**Task directions**
Return an exact copy of the entries, skipping any picture you find.

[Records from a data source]
▬▬▬

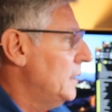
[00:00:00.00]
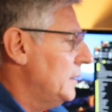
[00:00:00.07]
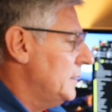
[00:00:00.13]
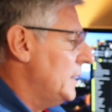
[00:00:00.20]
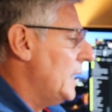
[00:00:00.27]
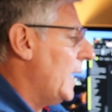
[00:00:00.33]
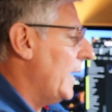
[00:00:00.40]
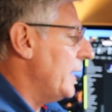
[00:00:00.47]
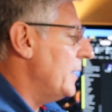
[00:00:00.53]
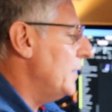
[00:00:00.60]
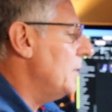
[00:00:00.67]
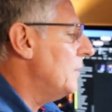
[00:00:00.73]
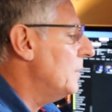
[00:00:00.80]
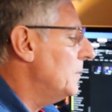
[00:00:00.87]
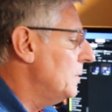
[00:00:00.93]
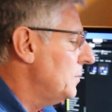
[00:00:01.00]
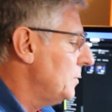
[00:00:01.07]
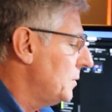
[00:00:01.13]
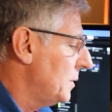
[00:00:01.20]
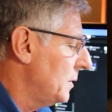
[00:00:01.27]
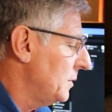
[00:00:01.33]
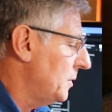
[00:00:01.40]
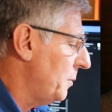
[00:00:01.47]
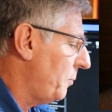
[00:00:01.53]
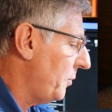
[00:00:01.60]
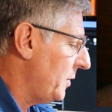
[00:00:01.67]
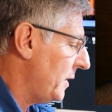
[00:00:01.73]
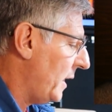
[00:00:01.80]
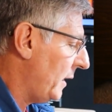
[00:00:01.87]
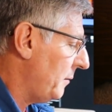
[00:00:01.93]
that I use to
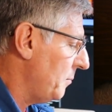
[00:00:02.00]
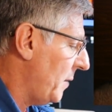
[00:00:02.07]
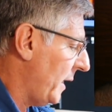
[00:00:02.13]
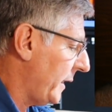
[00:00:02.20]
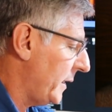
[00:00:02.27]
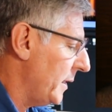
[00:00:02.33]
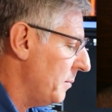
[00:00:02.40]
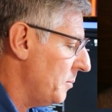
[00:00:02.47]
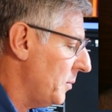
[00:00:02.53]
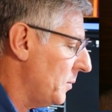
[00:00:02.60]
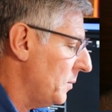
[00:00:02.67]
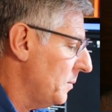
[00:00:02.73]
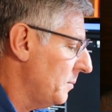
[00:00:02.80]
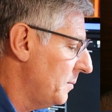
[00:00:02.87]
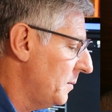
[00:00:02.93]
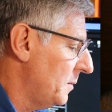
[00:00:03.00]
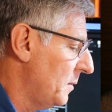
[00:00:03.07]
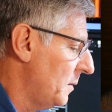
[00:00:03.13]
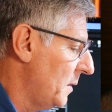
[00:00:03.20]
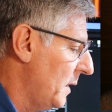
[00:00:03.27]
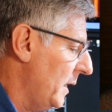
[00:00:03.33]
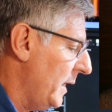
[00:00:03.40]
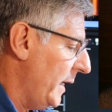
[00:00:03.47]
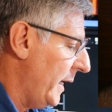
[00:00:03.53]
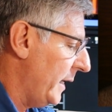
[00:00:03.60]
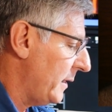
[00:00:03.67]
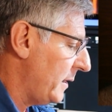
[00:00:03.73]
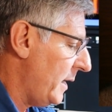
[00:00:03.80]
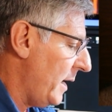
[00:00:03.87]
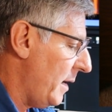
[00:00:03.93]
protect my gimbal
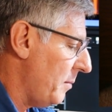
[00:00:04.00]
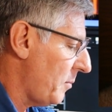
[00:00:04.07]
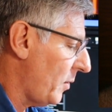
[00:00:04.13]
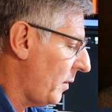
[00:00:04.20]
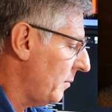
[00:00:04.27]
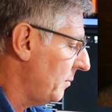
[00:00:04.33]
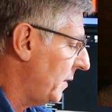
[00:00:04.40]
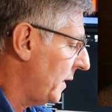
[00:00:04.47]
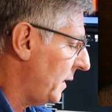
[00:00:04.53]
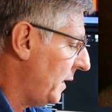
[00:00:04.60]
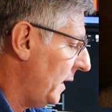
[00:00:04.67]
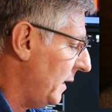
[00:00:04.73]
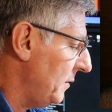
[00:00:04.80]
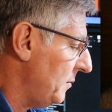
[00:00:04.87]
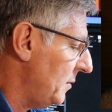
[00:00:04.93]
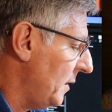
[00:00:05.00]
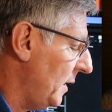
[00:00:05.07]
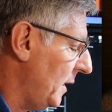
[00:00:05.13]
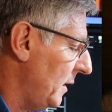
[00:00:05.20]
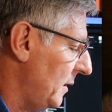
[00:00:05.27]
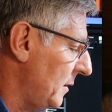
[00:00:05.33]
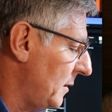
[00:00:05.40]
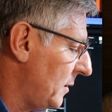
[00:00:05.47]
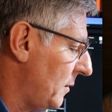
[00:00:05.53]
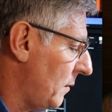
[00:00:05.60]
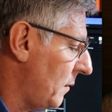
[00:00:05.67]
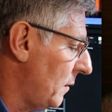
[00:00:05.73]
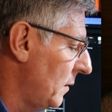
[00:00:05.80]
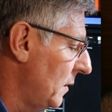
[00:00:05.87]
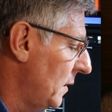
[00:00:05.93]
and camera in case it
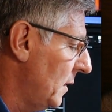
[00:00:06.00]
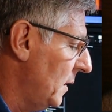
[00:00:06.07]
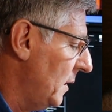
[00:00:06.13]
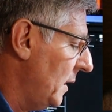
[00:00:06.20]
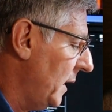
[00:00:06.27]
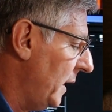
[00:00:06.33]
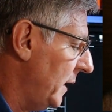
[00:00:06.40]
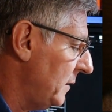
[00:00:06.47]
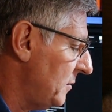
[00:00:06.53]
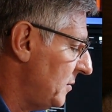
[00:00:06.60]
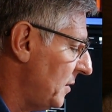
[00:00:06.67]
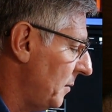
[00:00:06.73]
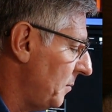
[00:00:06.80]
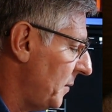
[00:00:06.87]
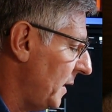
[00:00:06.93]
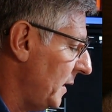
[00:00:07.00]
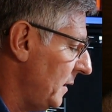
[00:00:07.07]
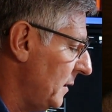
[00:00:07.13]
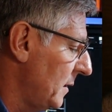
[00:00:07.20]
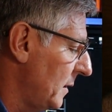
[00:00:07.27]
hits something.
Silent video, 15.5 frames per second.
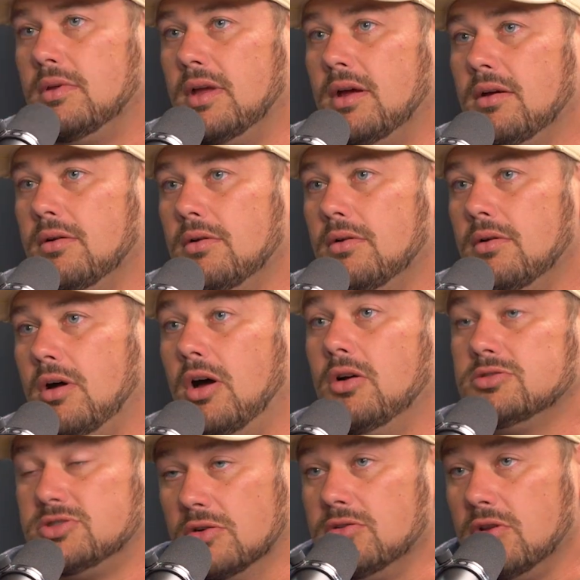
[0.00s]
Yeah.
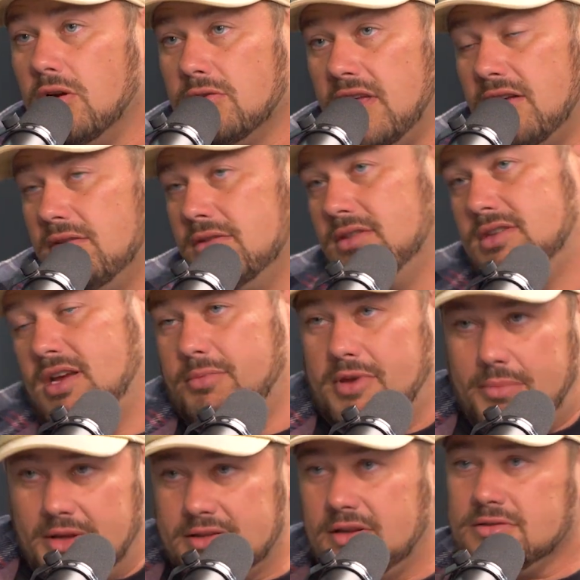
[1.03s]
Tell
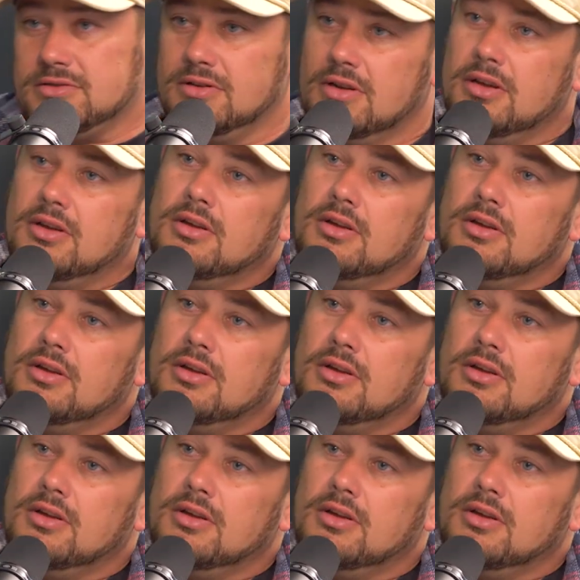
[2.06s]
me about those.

▬▬▬

**Result**
[00:00:00.00]
[00:00:00.07]
[00:00:00.13]
[00:00:00.20]
[00:00:00.27]
[00:00:00.33]
[00:00:00.40]
[00:00:00.47]
[00:00:00.53]
[00:00:00.60]
[00:00:00.67]
[00:00:00.73]
[00:00:00.80]
[00:00:00.87]
[00:00:00.93]
[00:00:01.00]
[00:00:01.07]
[00:00:01.13]
[00:00:01.20]
[00:00:01.27]
[00:00:01.33]
[00:00:01.40]
[00:00:01.47]
[00:00:01.53]
[00:00:01.60]
[00:00:01.67]
[00:00:01.73]
[00:00:01.80]
[00:00:01.87]
[00:00:01.93]
that I use to
[00:00:02.00]
[00:00:02.07]
[00:00:02.13]
[00:00:02.20]
[00:00:02.27]
[00:00:02.33]
[00:00:02.40]
[00:00:02.47]
[00:00:02.53]
[00:00:02.60]
[00:00:02.67]
[00:00:02.73]
[00:00:02.80]
[00:00:02.87]
[00:00:02.93]
[00:00:03.00]
[00:00:03.07]
[00:00:03.13]
[00:00:03.20]
[00:00:03.27]
[00:00:03.33]
[00:00:03.40]
[00:00:03.47]
[00:00:03.53]
[00:00:03.60]
[00:00:03.67]
[00:00:03.73]
[00:00:03.80]
[00:00:03.87]
[00:00:03.93]
protect my gimbal
[00:00:04.00]
[00:00:04.07]
[00:00:04.13]
[00:00:04.20]
[00:00:04.27]
[00:00:04.33]
[00:00:04.40]
[00:00:04.47]
[00:00:04.53]
[00:00:04.60]
[00:00:04.67]
[00:00:04.73]
[00:00:04.80]
[00:00:04.87]
[00:00:04.93]
[00:00:05.00]
[00:00:05.07]
[00:00:05.13]
[00:00:05.20]
[00:00:05.27]
[00:00:05.33]
[00:00:05.40]
[00:00:05.47]
[00:00:05.53]
[00:00:05.60]
[00:00:05.67]
[00:00:05.73]
[00:00:05.80]
[00:00:05.87]
[00:00:05.93]
and camera in case it
[00:00:06.00]
[00:00:06.07]
[00:00:06.13]
[00:00:06.20]
[00:00:06.27]
[00:00:06.33]
[00:00:06.40]
[00:00:06.47]
[00:00:06.53]
[00:00:06.60]
[00:00:06.67]
[00:00:06.73]
[00:00:06.80]
[00:00:06.87]
[00:00:06.93]
[00:00:07.00]
[00:00:07.07]
[00:00:07.13]
[00:00:07.20]
[00:00:07.27]
hits something.
Silent video, 15.5 frames per second.
[0.00s]
Yeah.
[1.03s]
Tell
[2.06s]
me about those.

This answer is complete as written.